Robust Speech Forgery Detection via Enhanced Forensic Trace Generation
摘要
Traditional speech forgery detection methods rely on handcrafted features, which are based on fixed computational formulas. The advantages of them are computational efficiency and operational stability, performing well particularly in resource-constrained environments. However, they face issues such as inadequate adaptability and weak generalization ability when evaluated on diverse datasets. To address these problems, our paper proposes a new spectrum feature reconstruction framework. This framework uses VQVAE as the generator to reconstruct speech spectrograms, and then fuses the reconstructed and original spectrogram to create frontend features. This approach amplifies the discriminative features related to speech forgery detection while preserving feature stability. To further refine our framework, we propose a Knowledge-Driven Generation Optimization training strategy.
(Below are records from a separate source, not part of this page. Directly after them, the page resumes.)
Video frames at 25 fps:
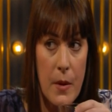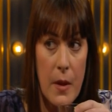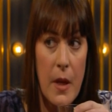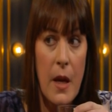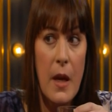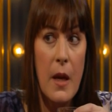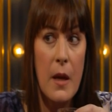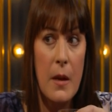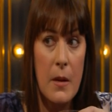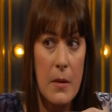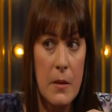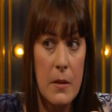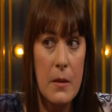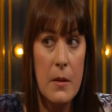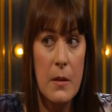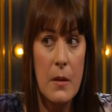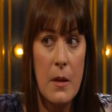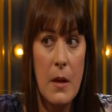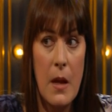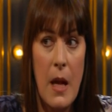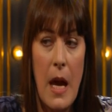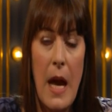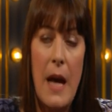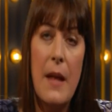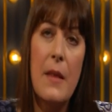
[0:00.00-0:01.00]
Yeah.
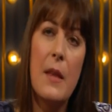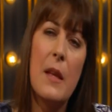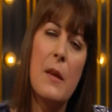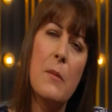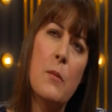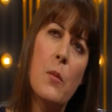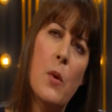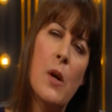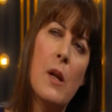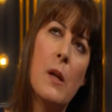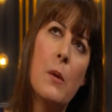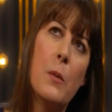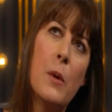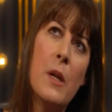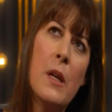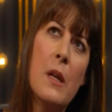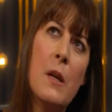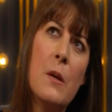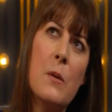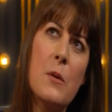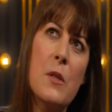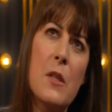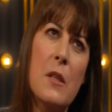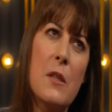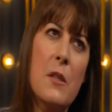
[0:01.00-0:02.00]
And then, well, when
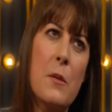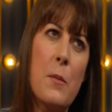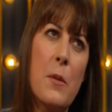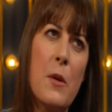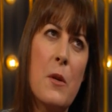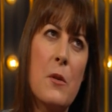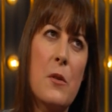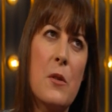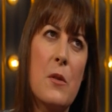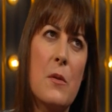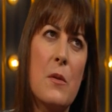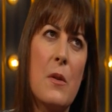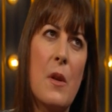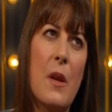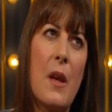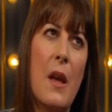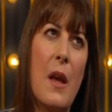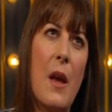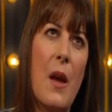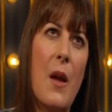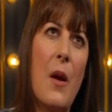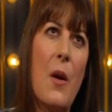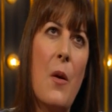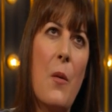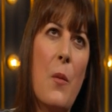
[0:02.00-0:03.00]
I suppose,
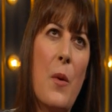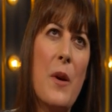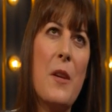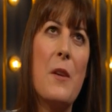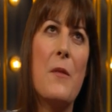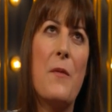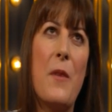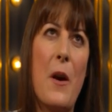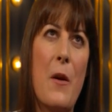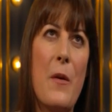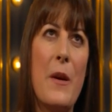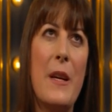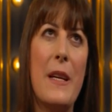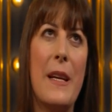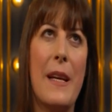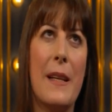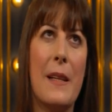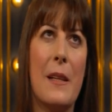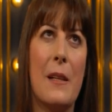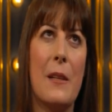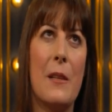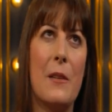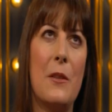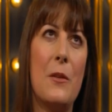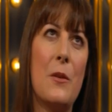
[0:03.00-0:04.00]
when you're very
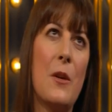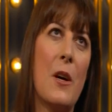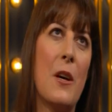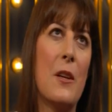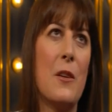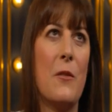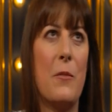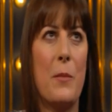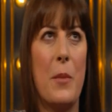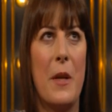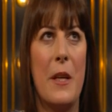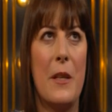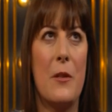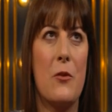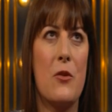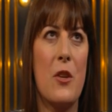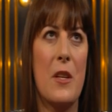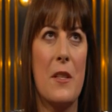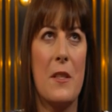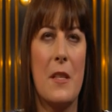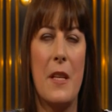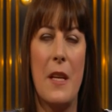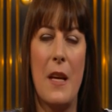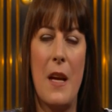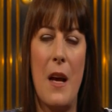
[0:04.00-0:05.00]
little, you kind of play
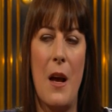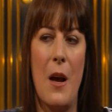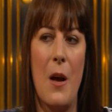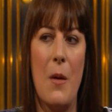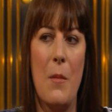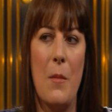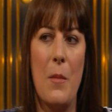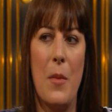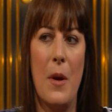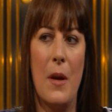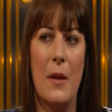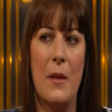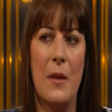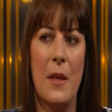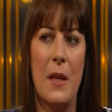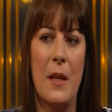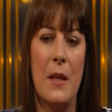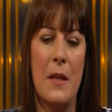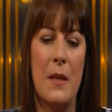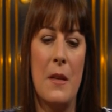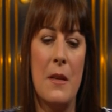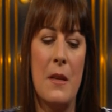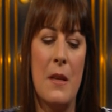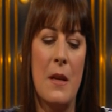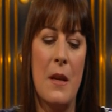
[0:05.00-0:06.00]
dressing up, and
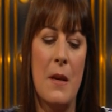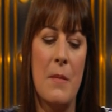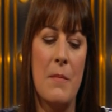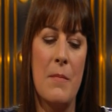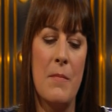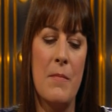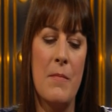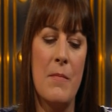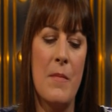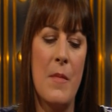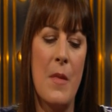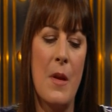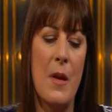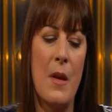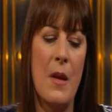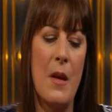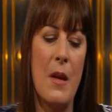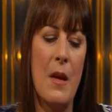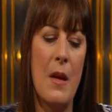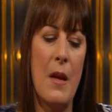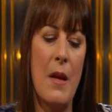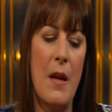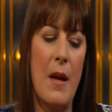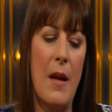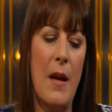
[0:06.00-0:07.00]
then
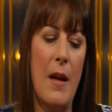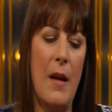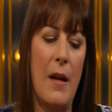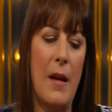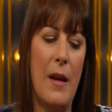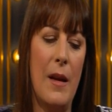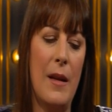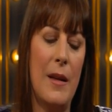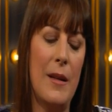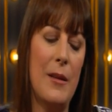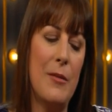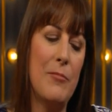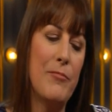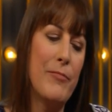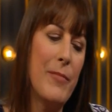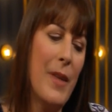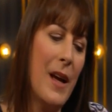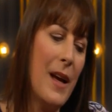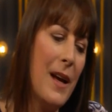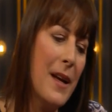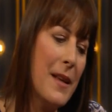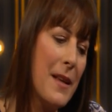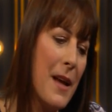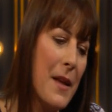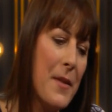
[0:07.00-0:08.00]

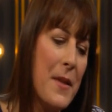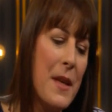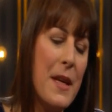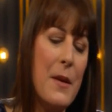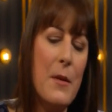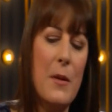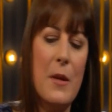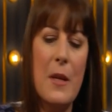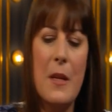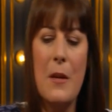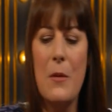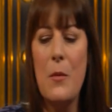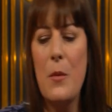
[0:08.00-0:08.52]
I think you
Specifically, we use the target classifier’s Encoder to supervise the generator, ensuring that the reconstruction is aligned with the target classifier’s objectives. Besides, we propose the Dual-Margin triplet loss by applying a positive sample constraint and introduce the Genuine Speech Consistency Loss to further guide the generator. Extensive experiments show that the detector based on this framework significantly improves detection accuracy and generalization compared to using original handcrafted features, both on in-distribution and out-of-distribution dataset.